ポワンティリスムとは、小さな色の点を規則的に並べることで色彩を混合させる印象派以降の絵画技法で、点描画法とも呼ばれます。

ポワンティリスム(Pointillisme、フランス語で「点」を意味するpointに由来)は、純粋な色の小さな点をキャンバス規則的・体系的に並置し、離れた位置から見たときに視覚的な色混合が起こる効果を利用した絵画技法です。日本語では点描画法とも呼ばれます。

この技法は、フランスの画家ジョルジュ・スーラが1880年代に科学的な色彩理論(ミシェル・ウジェーヌ・シュヴルールやオグデン・ルードの研究)をもとに確立しました。スーラは「分割主義(ディヴィジョニスム)」とも呼んでいましたが、批評家ポール・シニャックらとともにこの技法を発展させ、後にシニャックが「ポワンティリスム」という用語を広めました。

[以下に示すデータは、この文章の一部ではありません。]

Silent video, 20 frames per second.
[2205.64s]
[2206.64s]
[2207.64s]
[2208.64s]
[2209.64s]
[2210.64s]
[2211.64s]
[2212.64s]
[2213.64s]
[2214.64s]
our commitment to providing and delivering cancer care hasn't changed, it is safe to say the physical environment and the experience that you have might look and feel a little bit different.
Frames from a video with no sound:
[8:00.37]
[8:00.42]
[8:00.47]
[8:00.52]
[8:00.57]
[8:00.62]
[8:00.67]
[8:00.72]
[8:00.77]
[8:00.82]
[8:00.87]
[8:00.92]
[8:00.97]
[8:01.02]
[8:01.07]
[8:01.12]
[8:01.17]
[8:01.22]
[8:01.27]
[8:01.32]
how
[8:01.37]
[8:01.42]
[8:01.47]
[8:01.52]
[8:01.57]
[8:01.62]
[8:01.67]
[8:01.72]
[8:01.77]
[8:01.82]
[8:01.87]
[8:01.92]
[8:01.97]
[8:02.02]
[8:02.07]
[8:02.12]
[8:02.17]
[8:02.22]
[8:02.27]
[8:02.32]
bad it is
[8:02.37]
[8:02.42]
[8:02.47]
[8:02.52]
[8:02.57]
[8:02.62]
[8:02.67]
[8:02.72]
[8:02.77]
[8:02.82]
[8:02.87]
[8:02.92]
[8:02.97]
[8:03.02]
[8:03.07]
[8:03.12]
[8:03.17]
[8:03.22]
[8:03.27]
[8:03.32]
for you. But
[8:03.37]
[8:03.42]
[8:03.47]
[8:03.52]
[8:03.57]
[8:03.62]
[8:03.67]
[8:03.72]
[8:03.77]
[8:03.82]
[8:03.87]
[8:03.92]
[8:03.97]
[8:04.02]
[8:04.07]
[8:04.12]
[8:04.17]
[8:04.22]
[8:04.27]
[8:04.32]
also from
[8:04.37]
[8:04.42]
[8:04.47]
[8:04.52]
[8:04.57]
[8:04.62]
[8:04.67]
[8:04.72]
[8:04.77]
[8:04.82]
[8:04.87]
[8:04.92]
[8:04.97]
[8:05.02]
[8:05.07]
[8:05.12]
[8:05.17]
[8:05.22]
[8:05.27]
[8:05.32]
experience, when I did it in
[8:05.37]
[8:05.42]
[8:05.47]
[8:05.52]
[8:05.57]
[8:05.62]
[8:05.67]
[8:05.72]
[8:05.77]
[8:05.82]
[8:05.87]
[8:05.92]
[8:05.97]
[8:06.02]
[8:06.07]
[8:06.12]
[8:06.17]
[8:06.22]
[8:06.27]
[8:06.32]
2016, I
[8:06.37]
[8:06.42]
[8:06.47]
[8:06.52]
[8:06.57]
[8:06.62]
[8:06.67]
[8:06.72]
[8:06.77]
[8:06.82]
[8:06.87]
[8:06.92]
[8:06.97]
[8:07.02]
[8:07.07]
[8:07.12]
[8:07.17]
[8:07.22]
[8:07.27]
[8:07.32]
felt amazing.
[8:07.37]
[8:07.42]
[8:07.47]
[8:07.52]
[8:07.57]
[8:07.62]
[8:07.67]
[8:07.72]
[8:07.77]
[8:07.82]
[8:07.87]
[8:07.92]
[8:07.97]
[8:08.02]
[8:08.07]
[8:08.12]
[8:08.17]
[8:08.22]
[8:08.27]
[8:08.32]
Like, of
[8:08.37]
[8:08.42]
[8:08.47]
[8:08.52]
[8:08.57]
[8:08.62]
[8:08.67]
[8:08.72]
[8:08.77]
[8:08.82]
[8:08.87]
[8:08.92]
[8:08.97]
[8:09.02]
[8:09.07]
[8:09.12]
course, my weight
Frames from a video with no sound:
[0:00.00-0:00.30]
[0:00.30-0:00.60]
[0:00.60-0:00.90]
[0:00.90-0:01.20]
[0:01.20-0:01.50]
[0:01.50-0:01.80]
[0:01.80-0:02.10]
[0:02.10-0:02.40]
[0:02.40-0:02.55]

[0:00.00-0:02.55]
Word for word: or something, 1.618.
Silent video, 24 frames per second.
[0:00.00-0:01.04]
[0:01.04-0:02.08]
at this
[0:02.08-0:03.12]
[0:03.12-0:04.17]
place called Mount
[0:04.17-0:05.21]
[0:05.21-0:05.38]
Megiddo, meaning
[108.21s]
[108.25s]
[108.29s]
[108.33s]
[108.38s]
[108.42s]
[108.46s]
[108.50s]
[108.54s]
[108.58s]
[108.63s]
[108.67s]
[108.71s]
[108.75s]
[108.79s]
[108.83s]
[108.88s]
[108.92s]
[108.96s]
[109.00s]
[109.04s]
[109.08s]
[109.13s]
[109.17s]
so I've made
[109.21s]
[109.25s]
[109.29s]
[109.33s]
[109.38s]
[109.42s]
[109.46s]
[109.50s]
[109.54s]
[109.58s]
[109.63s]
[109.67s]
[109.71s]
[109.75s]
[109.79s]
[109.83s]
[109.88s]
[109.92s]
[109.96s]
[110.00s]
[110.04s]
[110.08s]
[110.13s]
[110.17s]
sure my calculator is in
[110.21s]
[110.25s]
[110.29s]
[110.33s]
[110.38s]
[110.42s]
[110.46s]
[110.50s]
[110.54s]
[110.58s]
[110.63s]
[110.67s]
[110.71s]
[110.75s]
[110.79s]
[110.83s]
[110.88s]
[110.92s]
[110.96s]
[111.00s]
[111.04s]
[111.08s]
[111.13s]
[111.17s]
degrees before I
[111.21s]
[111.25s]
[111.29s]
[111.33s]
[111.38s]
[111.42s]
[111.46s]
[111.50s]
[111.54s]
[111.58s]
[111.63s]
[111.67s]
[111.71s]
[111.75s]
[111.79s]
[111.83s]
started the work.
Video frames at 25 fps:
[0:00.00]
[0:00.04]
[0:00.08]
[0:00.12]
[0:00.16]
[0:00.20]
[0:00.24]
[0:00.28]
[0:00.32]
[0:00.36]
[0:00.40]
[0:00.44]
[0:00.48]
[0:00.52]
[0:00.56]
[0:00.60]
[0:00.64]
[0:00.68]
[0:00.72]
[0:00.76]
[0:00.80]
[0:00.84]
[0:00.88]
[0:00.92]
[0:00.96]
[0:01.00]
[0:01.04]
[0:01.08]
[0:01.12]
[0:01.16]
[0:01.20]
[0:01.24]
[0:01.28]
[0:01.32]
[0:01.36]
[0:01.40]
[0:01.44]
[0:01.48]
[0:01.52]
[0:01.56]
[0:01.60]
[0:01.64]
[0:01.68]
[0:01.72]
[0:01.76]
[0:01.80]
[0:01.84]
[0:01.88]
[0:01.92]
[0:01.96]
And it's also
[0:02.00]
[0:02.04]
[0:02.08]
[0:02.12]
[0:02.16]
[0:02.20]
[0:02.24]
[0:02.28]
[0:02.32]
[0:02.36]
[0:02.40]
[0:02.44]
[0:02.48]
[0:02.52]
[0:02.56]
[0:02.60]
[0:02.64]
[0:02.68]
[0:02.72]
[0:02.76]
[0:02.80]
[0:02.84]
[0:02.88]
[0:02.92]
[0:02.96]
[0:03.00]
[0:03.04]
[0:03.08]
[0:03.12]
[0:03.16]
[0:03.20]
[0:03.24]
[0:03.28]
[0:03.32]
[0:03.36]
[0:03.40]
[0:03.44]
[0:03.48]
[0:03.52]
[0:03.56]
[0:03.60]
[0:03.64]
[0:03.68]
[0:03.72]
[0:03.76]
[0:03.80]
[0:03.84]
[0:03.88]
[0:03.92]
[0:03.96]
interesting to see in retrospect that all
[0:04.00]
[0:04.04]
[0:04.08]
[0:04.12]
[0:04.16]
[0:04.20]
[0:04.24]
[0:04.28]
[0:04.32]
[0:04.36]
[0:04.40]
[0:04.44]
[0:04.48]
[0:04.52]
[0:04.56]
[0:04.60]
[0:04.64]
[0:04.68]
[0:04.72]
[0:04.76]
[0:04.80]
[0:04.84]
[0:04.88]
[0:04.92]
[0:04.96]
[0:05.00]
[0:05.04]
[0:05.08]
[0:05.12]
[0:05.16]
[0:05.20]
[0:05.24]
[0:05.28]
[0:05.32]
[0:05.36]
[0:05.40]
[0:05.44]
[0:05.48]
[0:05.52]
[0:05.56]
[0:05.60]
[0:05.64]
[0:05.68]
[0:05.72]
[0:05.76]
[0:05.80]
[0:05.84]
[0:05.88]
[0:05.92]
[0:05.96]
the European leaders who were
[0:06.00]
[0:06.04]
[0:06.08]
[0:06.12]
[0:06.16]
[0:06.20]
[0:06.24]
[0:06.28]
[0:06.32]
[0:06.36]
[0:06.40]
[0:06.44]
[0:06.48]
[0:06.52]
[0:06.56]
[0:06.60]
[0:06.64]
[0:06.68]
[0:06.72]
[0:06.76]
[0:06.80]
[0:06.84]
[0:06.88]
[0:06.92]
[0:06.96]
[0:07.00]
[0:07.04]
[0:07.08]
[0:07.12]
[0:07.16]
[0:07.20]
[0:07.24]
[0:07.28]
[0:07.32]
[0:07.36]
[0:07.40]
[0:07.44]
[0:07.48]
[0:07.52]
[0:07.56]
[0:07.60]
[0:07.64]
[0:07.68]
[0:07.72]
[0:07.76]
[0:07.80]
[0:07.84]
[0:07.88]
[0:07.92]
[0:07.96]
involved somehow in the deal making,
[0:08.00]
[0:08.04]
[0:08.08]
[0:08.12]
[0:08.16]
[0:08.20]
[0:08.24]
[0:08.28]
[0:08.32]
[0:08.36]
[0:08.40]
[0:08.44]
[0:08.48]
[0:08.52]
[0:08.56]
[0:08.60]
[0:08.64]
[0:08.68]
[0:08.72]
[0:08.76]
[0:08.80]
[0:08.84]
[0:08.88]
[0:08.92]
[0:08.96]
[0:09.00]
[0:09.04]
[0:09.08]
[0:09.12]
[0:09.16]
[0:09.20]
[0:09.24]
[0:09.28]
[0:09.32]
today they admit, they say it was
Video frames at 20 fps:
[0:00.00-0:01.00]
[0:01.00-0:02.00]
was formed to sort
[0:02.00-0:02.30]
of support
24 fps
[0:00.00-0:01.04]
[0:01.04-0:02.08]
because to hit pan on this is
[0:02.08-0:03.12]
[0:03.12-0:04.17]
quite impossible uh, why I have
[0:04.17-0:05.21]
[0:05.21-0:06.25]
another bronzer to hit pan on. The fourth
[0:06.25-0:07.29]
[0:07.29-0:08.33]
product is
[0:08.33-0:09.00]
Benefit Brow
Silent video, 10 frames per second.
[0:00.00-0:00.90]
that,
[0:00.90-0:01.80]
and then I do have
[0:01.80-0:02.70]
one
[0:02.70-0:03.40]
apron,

ポワンティリスムの特徴を整理すると次のようになります。

  • パレット上で色を混ぜずに純色の点をそのまま置く
  • 点と点が接触することなく並置され、目の網膜で色が混合される(光学的混合)
  • 筆触は一定の大きさと方向で統制され、印象派の自由な筆致とは異なる
  • 画面全体が振動するような独特の光の表現が生まれる

スーラの代表作「グランド・ジャット島の日曜日の午後」はこの技法の到達点として美術史に刻まれています。ポワンティリスムは後のキュビスムや抽象絵画に影響を与え、現代のデジタル画像処理(画素の集合で像を作る原理)とも通じる発想を持っています。

使い方・例文

美術館でスーラやシニャックの作品を近くで見ると無数の色点の集合であるのがわかり、離れると鮮やかな風景や人物像に見えます。美術の教科書では「印象派の後継としての新印象派」を説明する際に必ず登場する技法です。